Given data: Begin

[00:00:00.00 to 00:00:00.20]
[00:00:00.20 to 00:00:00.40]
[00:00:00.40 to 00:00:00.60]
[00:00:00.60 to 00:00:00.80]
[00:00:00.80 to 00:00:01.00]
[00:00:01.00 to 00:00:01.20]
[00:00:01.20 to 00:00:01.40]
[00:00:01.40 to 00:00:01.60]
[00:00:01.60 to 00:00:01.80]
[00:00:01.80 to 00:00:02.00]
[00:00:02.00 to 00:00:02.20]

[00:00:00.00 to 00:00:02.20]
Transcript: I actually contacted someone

Given data: End

Prompt: Set down exactly what runs from the line with "[00:00:01.60 to 00:00:01.80]" to the last line of the data above, including both of those lines and no others.

Written reply:
[00:00:01.60 to 00:00:01.80]
[00:00:01.80 to 00:00:02.00]
[00:00:02.00 to 00:00:02.20]

[00:00:00.00 to 00:00:02.20]
Transcript: I actually contacted someone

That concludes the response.